Welcome to the Distributed System and Services (DSS) laboratory, where a dedicated team of researchers and experts are actively engaged in addressing the theoretical and implementational challenges of integrating autonomous distributed systems, such as IoT, edge, and cloud computing, and blockchain technology, to provide transparent, reliable and customized services to the customers.
Through our cutting-edge research, we aim to contribute to the academic community, industry, and society at large, fostering innovation and shaping the future of distributed systems and services. Our lab is currently focusing on the key challenges and pushing the boundaries of these domains to drive innovation and create real-world impact. Towards this end, the DSS lab focuses on various research problems, as discussed below.
Modern user centric applications rely on the data generated by the sensors, Internet-of-Things (IoT) or smart devices to enhance its quality-of-services. However, for the effective utilization of the data, these applications often need to transmit it to remote servers or the cloud for processing and perform analytics on the same. However, the transmission of large volumes of data necessitates substantial network bandwidth. To tackle the issue, we explore non-uniform sampling aimed at generating a concise representations of the data over time while ensuring maximal reconstruction accuracy of the signal. This approach is tailored to meet the specific requirements of the diverse applications, facilitating meaningful interpretation of the data. The applications of sampling can be extended to diverse fields such as medical condition detection, climate analysis, speech and image processing, and human activity monitoring. By strategically sampling the data, we aim to strike a balance between data size reduction and preserving crucial information for analysis and decision-making processes.
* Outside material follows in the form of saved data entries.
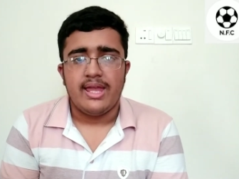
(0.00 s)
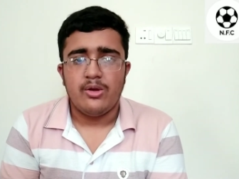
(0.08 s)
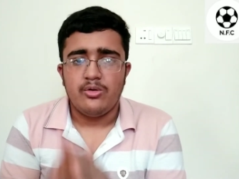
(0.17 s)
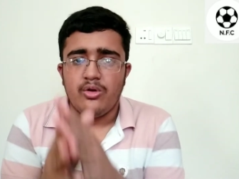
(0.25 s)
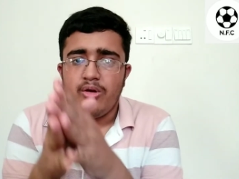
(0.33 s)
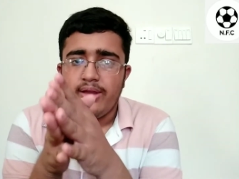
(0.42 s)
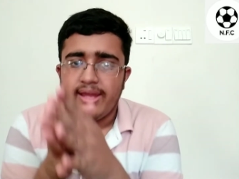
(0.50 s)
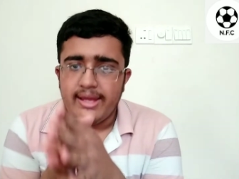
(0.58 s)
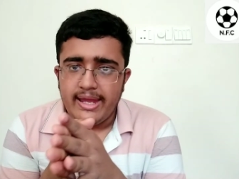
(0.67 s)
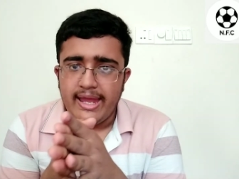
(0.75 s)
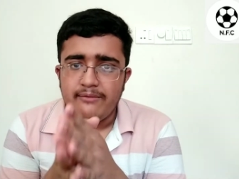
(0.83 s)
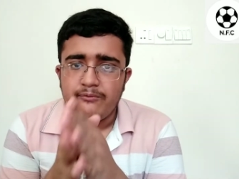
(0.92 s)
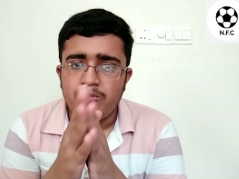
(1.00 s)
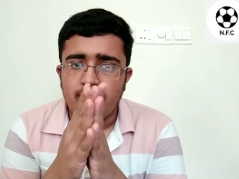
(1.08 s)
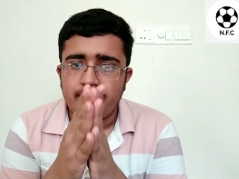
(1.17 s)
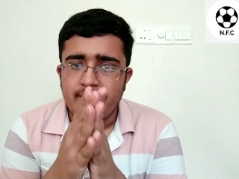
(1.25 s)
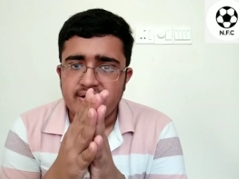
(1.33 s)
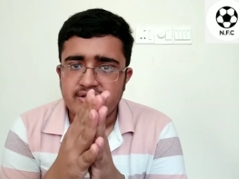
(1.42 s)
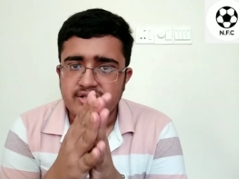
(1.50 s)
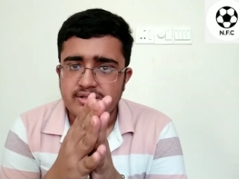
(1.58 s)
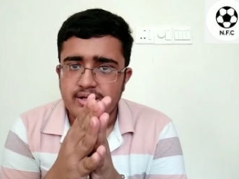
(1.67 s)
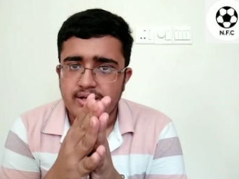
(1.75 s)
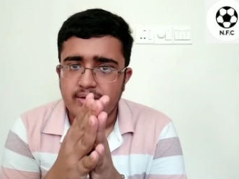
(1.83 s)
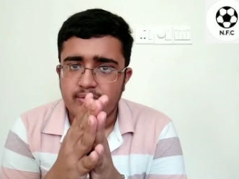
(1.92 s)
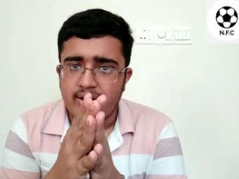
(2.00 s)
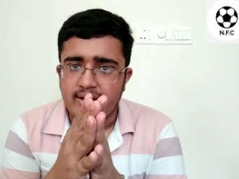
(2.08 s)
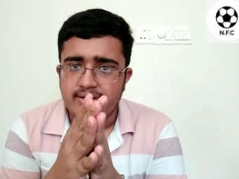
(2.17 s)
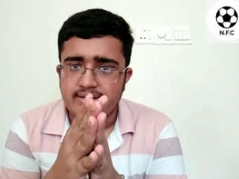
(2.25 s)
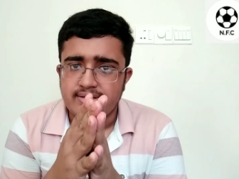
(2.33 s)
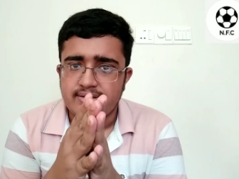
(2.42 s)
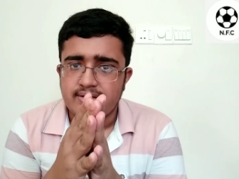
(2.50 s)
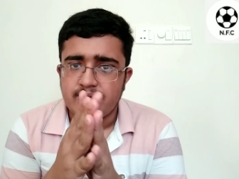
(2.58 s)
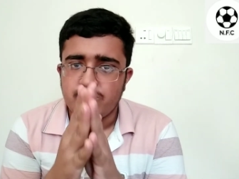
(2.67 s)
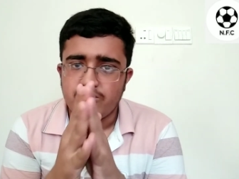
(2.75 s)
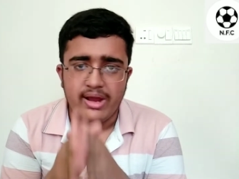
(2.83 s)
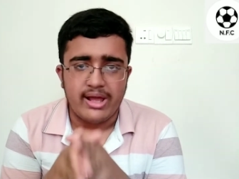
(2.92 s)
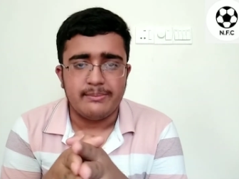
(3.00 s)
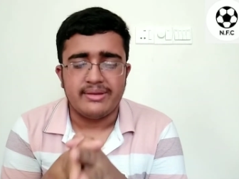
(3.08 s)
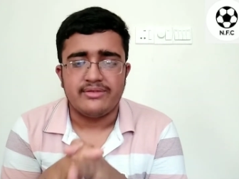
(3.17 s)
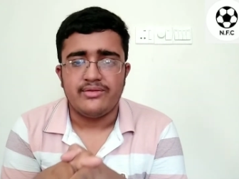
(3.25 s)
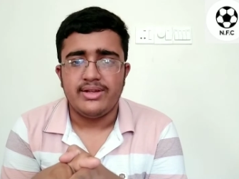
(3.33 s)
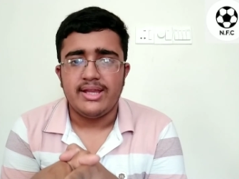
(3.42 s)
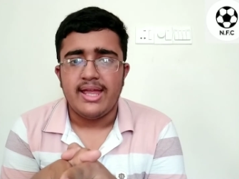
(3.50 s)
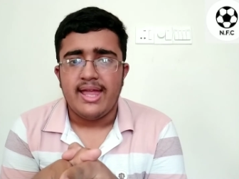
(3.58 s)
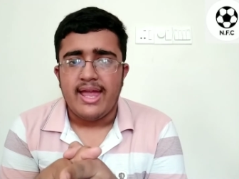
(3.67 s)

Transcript: You know, he came from Manchester United to Real MadridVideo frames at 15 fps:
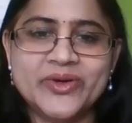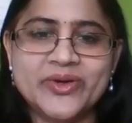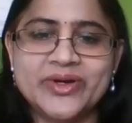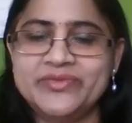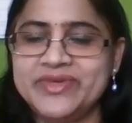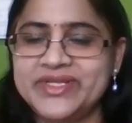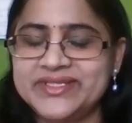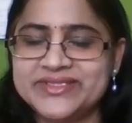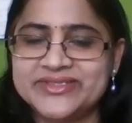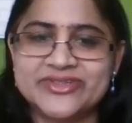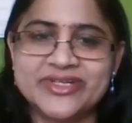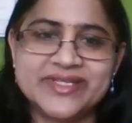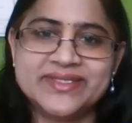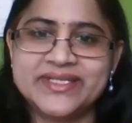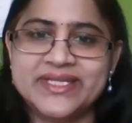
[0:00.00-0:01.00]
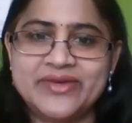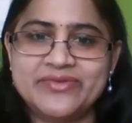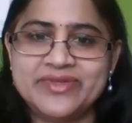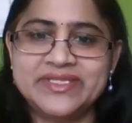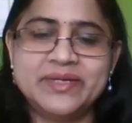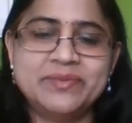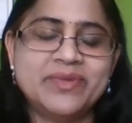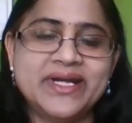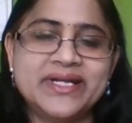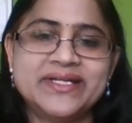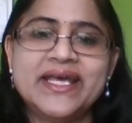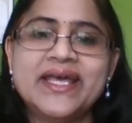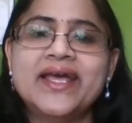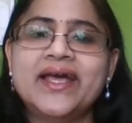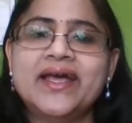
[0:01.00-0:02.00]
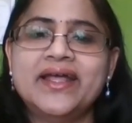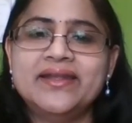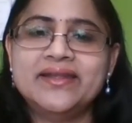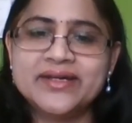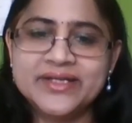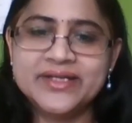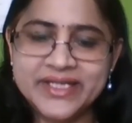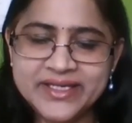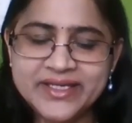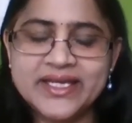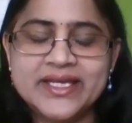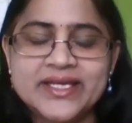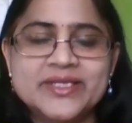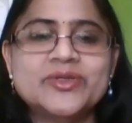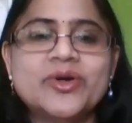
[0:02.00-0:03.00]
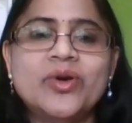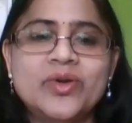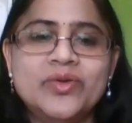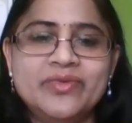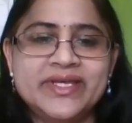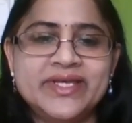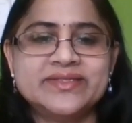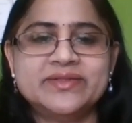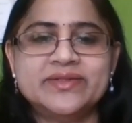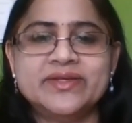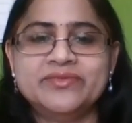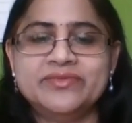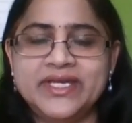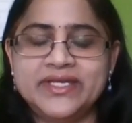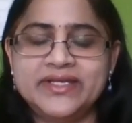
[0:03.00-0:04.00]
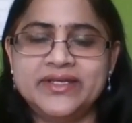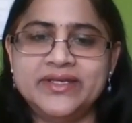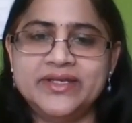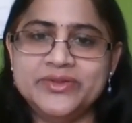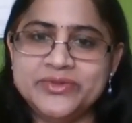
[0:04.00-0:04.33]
on with stress and everything, but learning is always verySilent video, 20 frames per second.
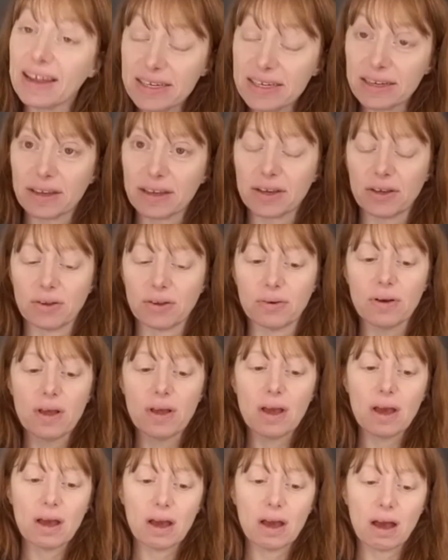tell you
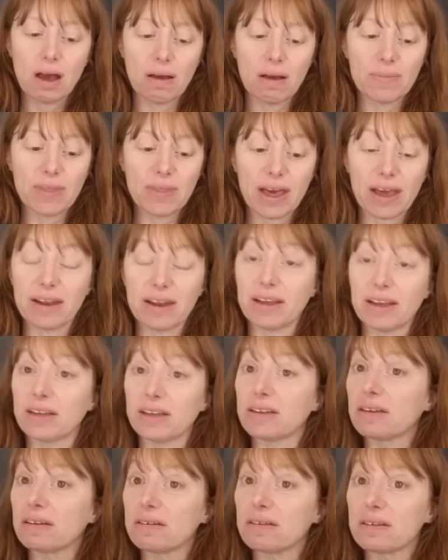that
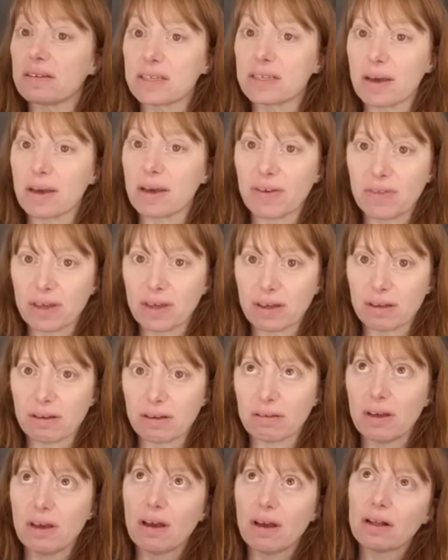in some of the
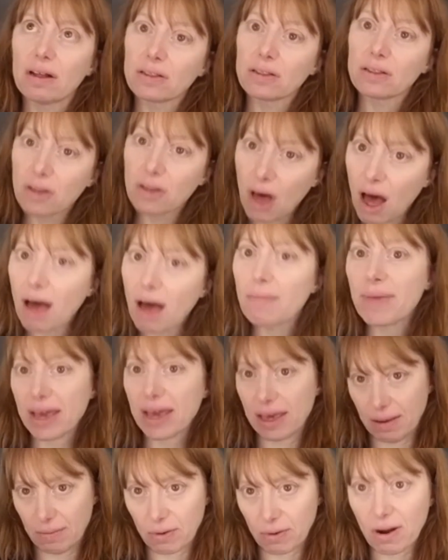
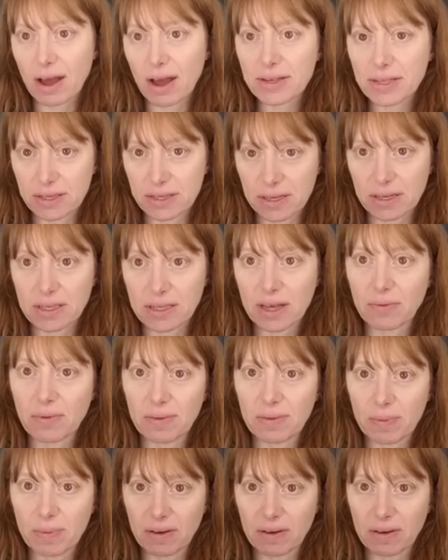lawmaking processes that
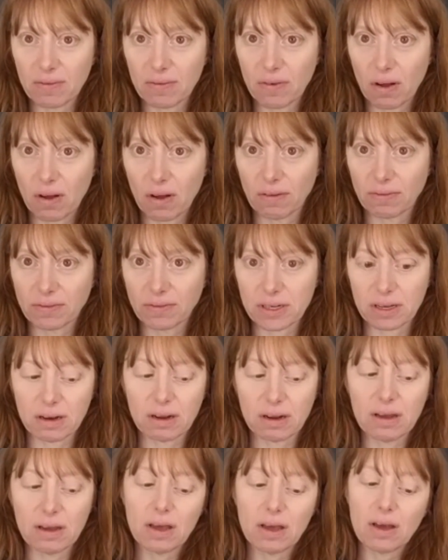we've been involved in,
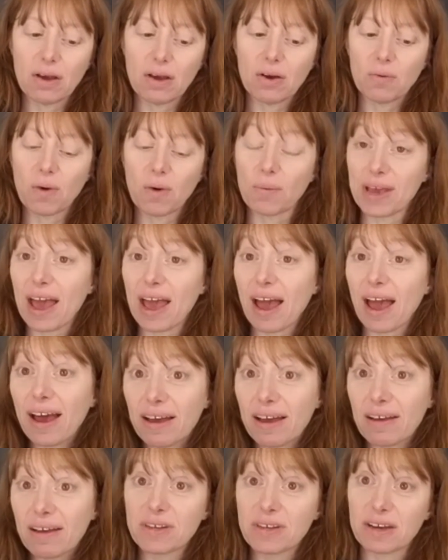what we
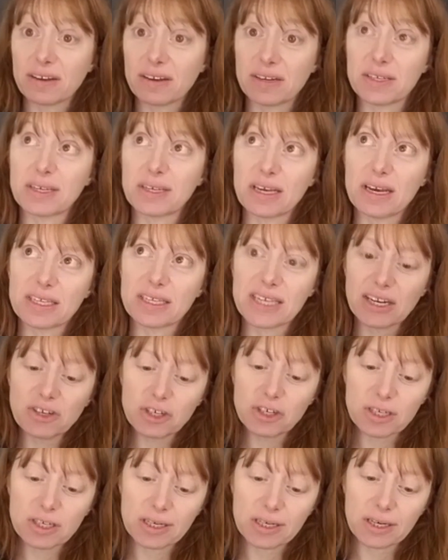have done is
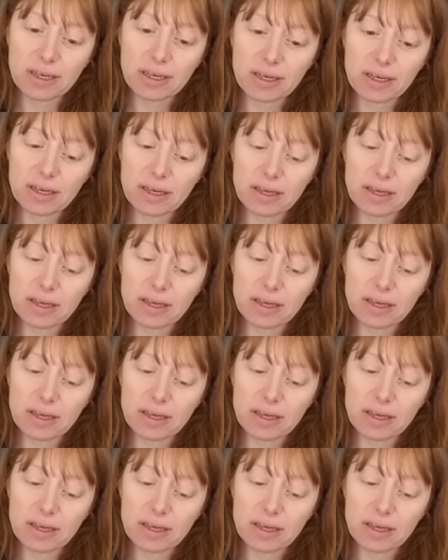essentially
The DSS lab also focuses on the issues related to offloading of data generated by the IoT sensors to the cloud or edge computing environments. Its primary objective is to enhance the performance of smart devices, in terms of latency and/or energy by executing the computation intensive tasks on the edge and cloud computing platforms. This necessitates the understanding of the unique capabilities and limitations of both cloud and edge computing paradigms to address the research challenges like discerning the optimal destination for offloading the data, i.e., whether to offload it to the cloud or the edge network, and how to execute the data in the edge environment to minimize the execution delays. Ultimately, the goal is to enable the smart devices with the ability to make informed offloading decisions autonomously, adapting to changing network conditions and application requirements on the fly.
In recent years, decentralized blockchain technology has emerged as a platform to eliminate centralized control in the decision-making process to enhance the trust, transparency, security, and privacy of the application. However, this technology is at its inception and has various limitations that are generally referred to as the blockchain trilemma of balancing the decentralization, scalability, and security of the applications. Towards this end, our lab focuses on improving various architectural challenges of the platform, such as on-chain data search via smart contracts. In addition, our lab also focuses on the challenges of integrating layer-2 scalability solutions and studying their effectiveness for large-scale applications.
Software-defined networking (SDN) revolutionizes network management by decoupling the control plane from the data plane, providing a centralized and programmable approach to network administration. In comparison the traditional networks, it increases the flexibility and customizability of the underlay infrastructure. Nonetheless, researchers are working on several challenges for realizing the potentials of the platform. Currently, in the DSS lab, we consider the load balancing problem of the SDN controllers, using switch migrations and fractional switch migrations. The former involves reassigning a switch's connection from one controller to another, improving network efficiency. Whereas, the fractional switch migration allows the migration of a fraction of the switch's flow from one controller to multiple controllers. This adaptive load balancing in SDN can accommodate changing traffic patterns and diverse application requirements. Overall, SDN transforms network management and load balancing into more agile and automated processes, allowing organizations to adapt to the dynamic demands of modern network environments.